Hybrid search: combine Brankas real-time data with embedded document indexes for answers that are both current and comprehensive

02

Data enrichment: query Brankas to augment indexed data with live information before generating user-facing responses

03

Knowledge base agents: build agents that maintain and update knowledge bases by periodically querying Brankas for fresh data

04

Analytical workflows: chain Brankas queries with LlamaIndex's data connectors to build multi-source analytical reports

Brankas MCP Tools for LlamaIndex (8)

These 8 tools become available when you connect Brankas to LlamaIndex via MCP:

01

create_checkout

Create a new Direct payment checkout session

02

get_balance

Retrieve linked bank account balances

03

get_identities

Retrieve linked identity data

04

get_statement

Retrieve linked bank statement data

05

get_transaction

Get status of a Direct payment transaction

06

get_transfer_status

Get status of a Disburse transfer

07

inter_bank_transfer

Initiate an inter-bank disbursement (payout)

08

intra_bank_transfer

Initiate an intra-bank disbursement (payout)

Example Prompts for Brankas in LlamaIndex

Ready-to-use prompts you can give your LlamaIndex agent to start working with Brankas immediately.

01

"Create a checkout session for 500 PHP."

02

"Check the status of transfer trf_99283."

03

"Retrieve the latest bank statement data."

Troubleshooting Brankas MCP Server with LlamaIndex

Common issues when connecting Brankas to LlamaIndex through the Vinkius, and how to resolve them.

01

BasicMCPClient not found

Install: pip install llama-index-tools-mcp

Brankas + LlamaIndex FAQ

Common questions about integrating Brankas MCP Server with LlamaIndex.

01

How does LlamaIndex connect to MCP servers?

Use the MCP client adapter to create a connection.

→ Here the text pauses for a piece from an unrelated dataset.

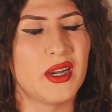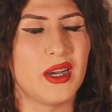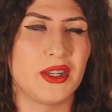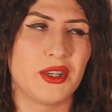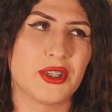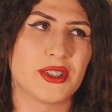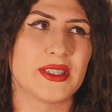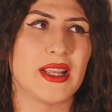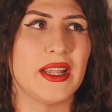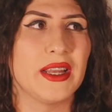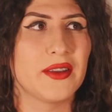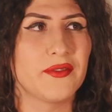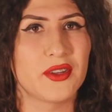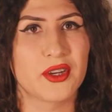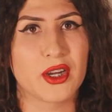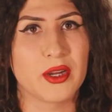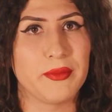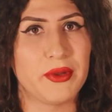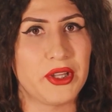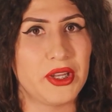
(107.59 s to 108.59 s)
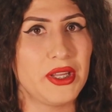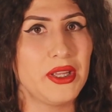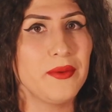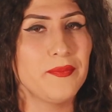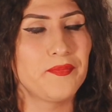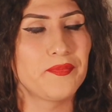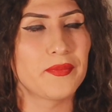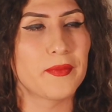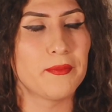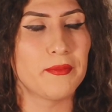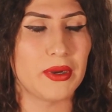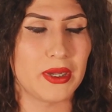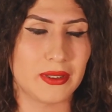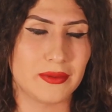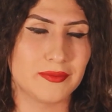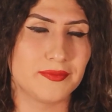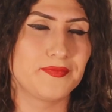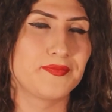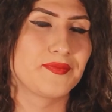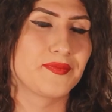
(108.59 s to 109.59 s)
understanding of the community.
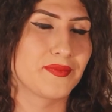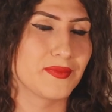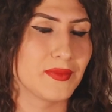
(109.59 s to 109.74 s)
But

LlamaIndex discovers all tools and wraps them as query engine tools compatible with any LlamaIndex agent.
02

Can I combine MCP tools with vector stores?

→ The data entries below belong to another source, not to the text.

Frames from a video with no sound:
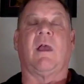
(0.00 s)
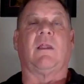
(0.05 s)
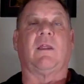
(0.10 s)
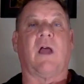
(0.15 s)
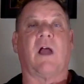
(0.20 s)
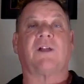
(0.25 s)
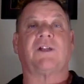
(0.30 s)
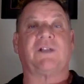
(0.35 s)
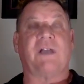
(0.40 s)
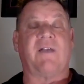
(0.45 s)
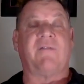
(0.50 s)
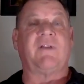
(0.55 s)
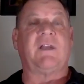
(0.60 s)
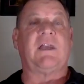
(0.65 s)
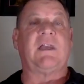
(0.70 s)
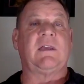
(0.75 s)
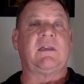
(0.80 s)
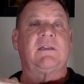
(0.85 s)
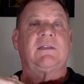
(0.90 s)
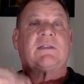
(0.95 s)

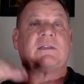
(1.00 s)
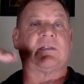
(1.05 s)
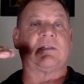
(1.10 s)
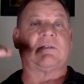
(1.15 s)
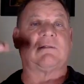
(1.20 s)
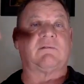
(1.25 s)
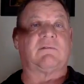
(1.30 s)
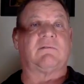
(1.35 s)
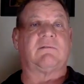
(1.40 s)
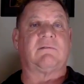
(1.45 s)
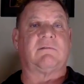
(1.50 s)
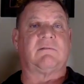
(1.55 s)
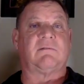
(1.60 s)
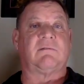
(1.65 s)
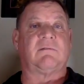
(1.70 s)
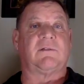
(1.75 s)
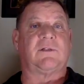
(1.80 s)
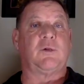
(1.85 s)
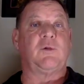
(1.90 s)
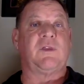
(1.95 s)
Longevity is
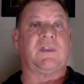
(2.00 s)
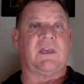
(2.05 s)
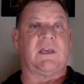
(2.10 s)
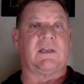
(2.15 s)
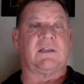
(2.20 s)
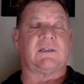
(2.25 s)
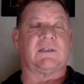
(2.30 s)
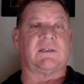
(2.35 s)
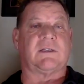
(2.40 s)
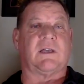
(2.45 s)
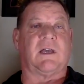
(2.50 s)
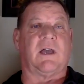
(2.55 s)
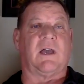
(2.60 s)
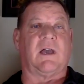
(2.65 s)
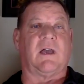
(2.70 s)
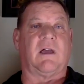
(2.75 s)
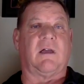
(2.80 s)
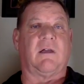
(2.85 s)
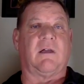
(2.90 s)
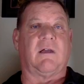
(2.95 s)
two things:
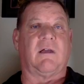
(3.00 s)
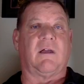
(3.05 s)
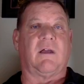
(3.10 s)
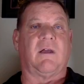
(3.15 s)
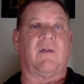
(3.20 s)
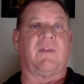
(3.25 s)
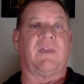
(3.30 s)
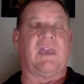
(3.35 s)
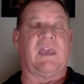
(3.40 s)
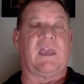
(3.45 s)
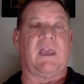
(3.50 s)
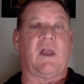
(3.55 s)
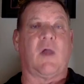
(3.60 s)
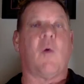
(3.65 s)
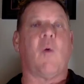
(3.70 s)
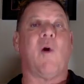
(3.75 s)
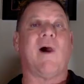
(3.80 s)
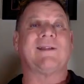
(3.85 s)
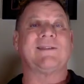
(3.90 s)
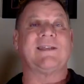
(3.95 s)
the
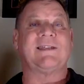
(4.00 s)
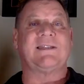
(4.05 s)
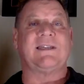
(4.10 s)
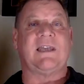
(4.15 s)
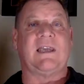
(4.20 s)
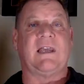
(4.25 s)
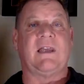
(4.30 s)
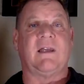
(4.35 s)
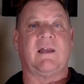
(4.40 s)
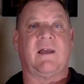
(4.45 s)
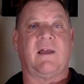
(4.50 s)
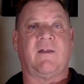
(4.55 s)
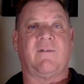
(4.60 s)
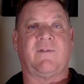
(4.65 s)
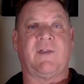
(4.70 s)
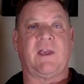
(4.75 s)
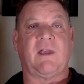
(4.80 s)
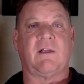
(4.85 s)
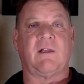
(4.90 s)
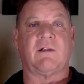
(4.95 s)
quantity
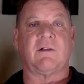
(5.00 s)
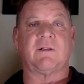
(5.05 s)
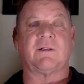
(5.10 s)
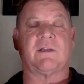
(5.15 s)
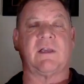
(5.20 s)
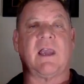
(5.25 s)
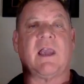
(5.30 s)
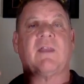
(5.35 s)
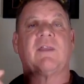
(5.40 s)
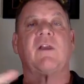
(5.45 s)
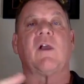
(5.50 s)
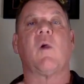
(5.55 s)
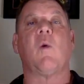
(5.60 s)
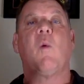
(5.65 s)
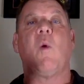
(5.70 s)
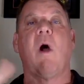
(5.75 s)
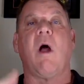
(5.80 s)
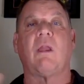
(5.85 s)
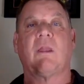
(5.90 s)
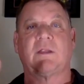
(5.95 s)
of years and the
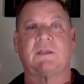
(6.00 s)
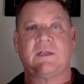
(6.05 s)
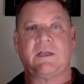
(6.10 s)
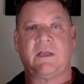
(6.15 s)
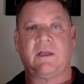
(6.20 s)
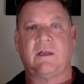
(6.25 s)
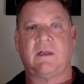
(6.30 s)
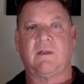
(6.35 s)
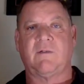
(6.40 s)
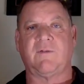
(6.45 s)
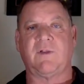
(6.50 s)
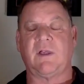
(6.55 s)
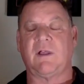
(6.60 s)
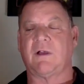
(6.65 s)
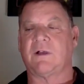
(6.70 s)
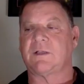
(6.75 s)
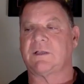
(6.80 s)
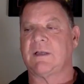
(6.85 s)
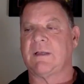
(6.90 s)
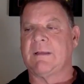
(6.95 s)
quality of
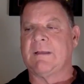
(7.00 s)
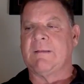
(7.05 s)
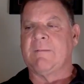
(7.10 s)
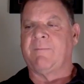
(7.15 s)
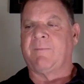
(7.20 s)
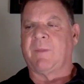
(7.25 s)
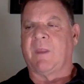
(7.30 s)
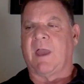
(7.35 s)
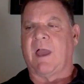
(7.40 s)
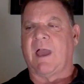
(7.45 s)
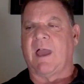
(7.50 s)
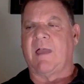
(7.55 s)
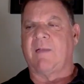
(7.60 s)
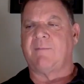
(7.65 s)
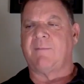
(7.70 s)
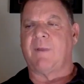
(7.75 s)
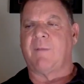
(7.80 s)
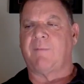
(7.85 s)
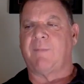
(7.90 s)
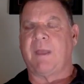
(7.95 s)
years.
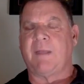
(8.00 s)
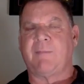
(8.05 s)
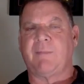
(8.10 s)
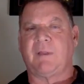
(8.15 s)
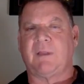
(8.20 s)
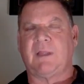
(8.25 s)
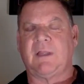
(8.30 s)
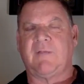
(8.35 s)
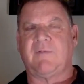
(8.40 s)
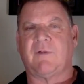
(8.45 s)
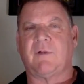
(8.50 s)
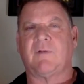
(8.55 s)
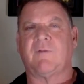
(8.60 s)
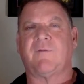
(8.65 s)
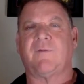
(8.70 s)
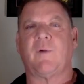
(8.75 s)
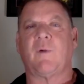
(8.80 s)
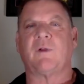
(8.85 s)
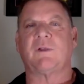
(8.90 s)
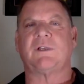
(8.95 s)
I'm a big believer in
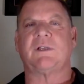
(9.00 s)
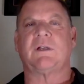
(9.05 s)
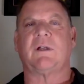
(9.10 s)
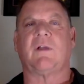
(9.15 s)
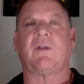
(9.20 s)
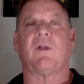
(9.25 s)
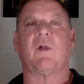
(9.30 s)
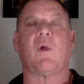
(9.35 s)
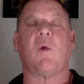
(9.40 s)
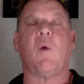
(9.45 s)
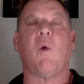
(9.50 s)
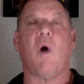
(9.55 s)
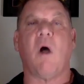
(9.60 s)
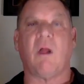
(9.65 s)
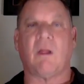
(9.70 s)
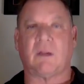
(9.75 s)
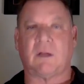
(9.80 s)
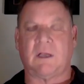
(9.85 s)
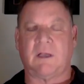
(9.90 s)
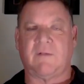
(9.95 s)
focusing on the
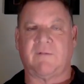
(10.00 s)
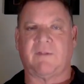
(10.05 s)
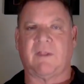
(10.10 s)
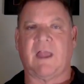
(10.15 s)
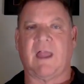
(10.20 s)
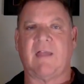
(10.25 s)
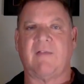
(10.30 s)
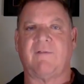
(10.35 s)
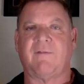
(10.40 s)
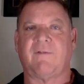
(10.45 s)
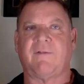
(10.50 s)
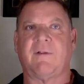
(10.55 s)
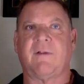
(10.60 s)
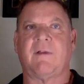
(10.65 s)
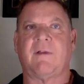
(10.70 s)
quality of life.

Yes. LlamaIndex agents can query Brankas tools and vector store indexes in the same turn, combining real-time and embedded data for grounded responses.
03

Does LlamaIndex support async MCP calls?

Yes. LlamaIndex's async agent framework supports concurrent MCP tool calls for high-throughput data processing pipelines.

Connect Brankas to LlamaIndex

Get your token, paste the configuration, and start using 8 tools in under 2 minutes. No API key management needed.